- Action item -
Among the entries below, find the line with "[00:54:16.34 to 00:54:17.34]" and the line with "Transcript: energy of". Return exactly those lines and every line between them, but no pictures.
** Opening Input data block **
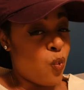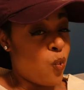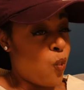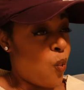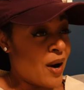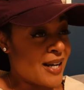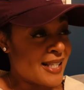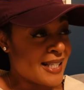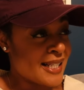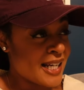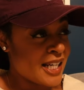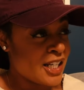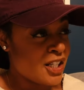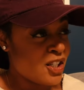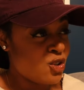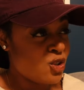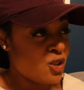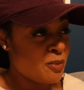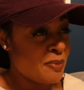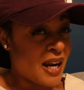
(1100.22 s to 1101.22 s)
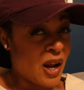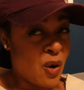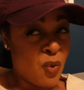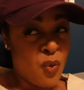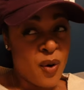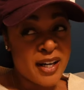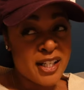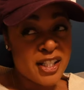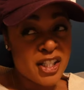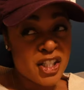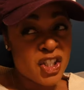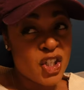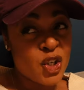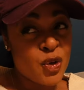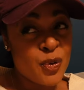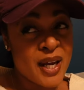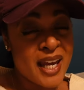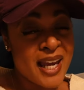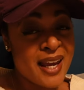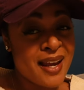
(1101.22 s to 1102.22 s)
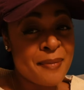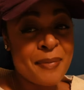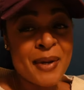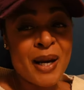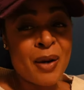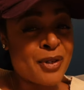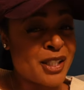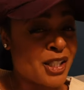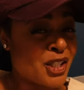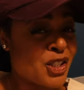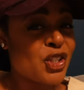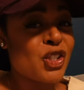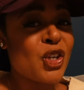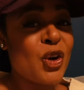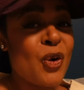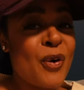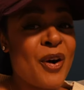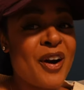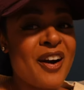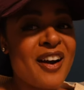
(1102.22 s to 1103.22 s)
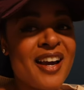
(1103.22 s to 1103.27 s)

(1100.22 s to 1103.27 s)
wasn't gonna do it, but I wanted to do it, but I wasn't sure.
** Closing Input data block **
** Opening Input data block **
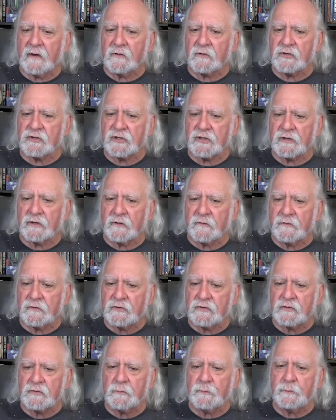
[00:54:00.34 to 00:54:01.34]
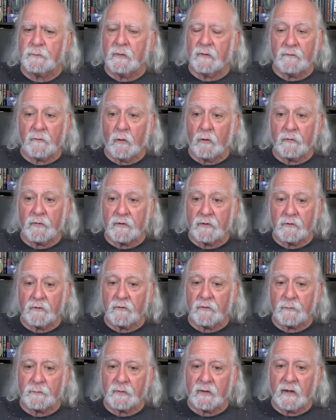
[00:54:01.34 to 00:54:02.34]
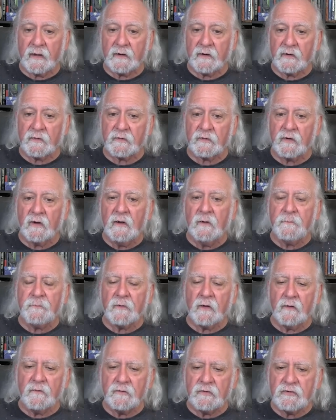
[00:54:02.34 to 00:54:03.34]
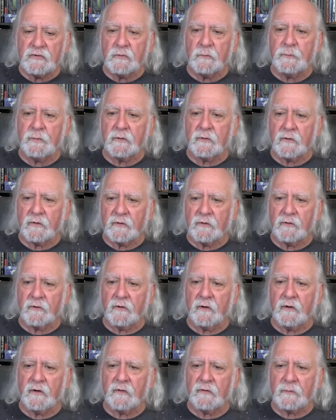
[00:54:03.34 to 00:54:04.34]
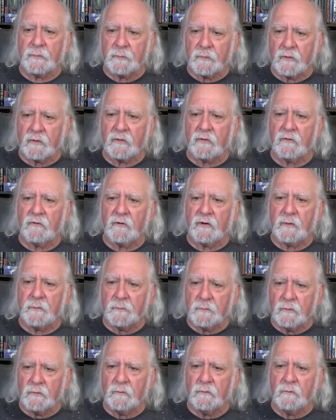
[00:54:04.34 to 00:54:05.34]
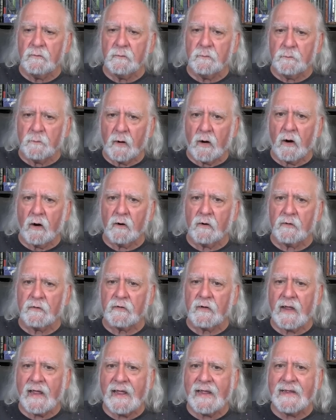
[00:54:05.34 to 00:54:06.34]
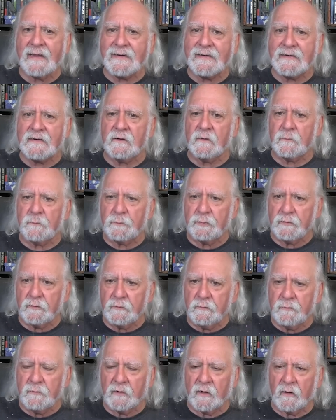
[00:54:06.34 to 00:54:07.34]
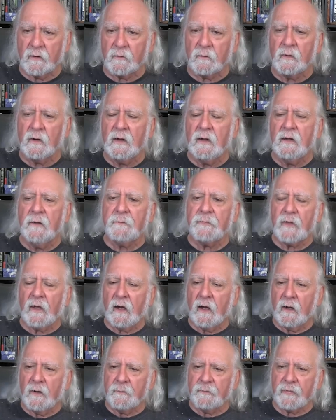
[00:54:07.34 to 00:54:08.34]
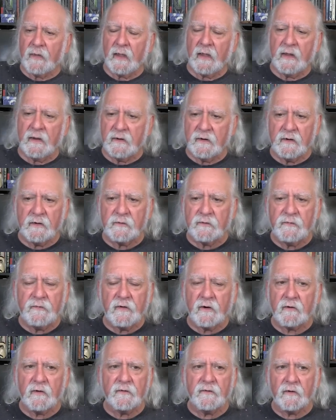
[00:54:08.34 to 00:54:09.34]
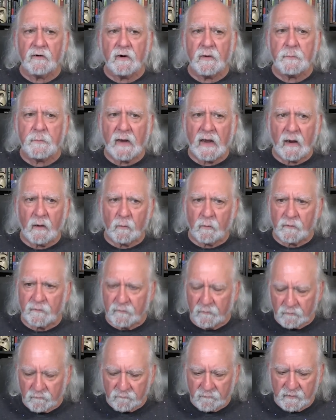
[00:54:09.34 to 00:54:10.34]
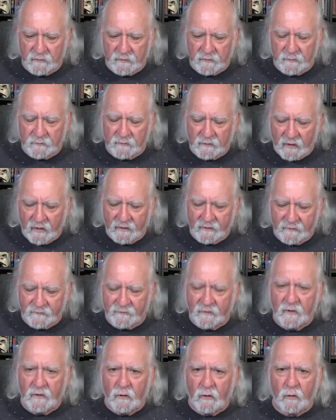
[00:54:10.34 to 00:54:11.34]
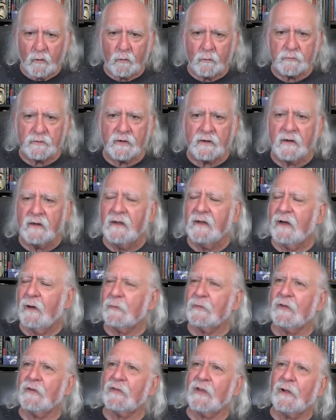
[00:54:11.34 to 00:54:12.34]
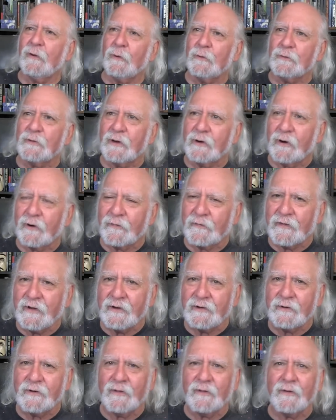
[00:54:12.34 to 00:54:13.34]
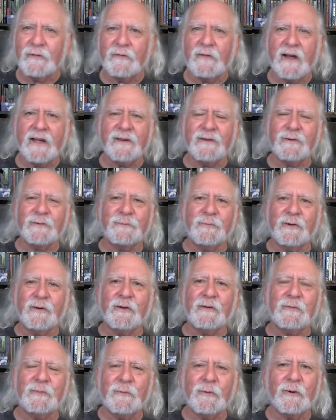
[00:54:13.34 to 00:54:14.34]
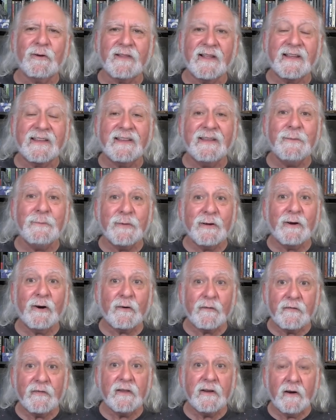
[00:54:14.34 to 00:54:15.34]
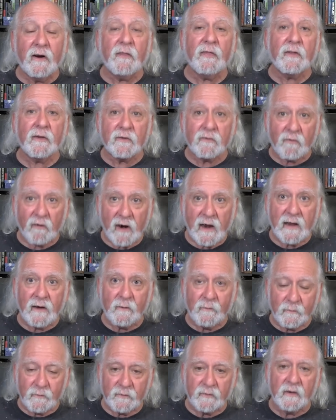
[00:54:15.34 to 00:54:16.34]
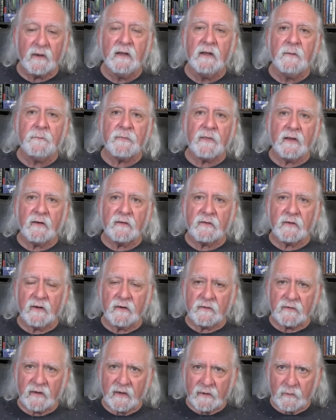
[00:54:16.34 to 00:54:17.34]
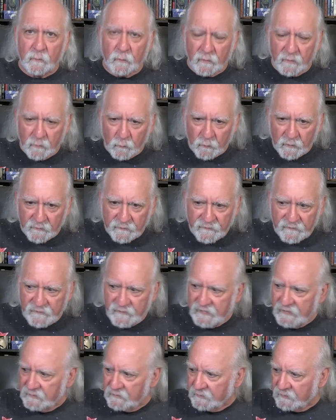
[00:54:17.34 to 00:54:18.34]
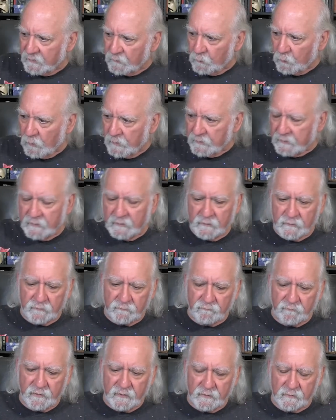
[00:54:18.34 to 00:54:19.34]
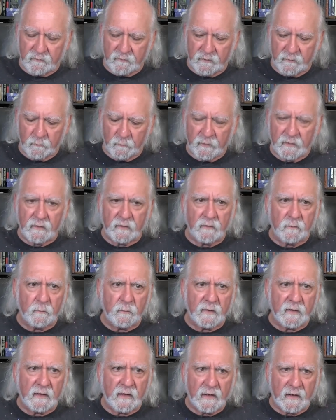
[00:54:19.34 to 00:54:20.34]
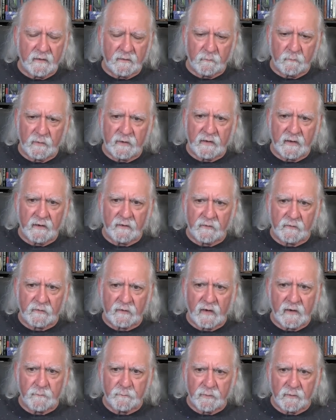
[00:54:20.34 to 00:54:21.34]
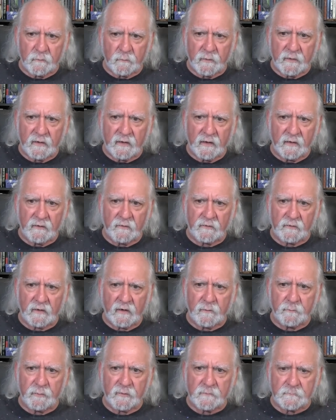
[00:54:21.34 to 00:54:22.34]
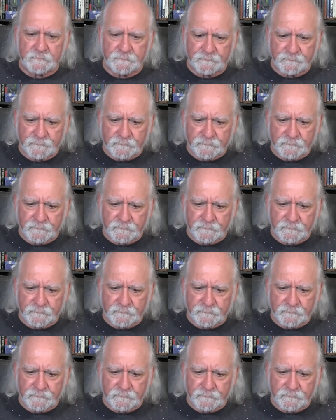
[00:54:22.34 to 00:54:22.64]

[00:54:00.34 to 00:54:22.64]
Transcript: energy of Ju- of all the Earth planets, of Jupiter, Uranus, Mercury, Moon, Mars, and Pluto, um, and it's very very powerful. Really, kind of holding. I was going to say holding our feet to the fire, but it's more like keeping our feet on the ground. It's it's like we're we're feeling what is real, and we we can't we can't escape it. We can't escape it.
** Closing Input data block **
- Worked solution -
[00:54:16.34 to 00:54:17.34]
[00:54:17.34 to 00:54:18.34]
[00:54:18.34 to 00:54:19.34]
[00:54:19.34 to 00:54:20.34]
[00:54:20.34 to 00:54:21.34]
[00:54:21.34 to 00:54:22.34]
[00:54:22.34 to 00:54:22.64]

[00:54:00.34 to 00:54:22.64]
Transcript: energy of Ju- of all the Earth planets, of Jupiter, Uranus, Mercury, Moon, Mars, and Pluto, um, and it's very very powerful. Really, kind of holding. I was going to say holding our feet to the fire, but it's more like keeping our feet on the ground. It's it's like we're we're feeling what is real, and we we can't we can't escape it. We can't escape it.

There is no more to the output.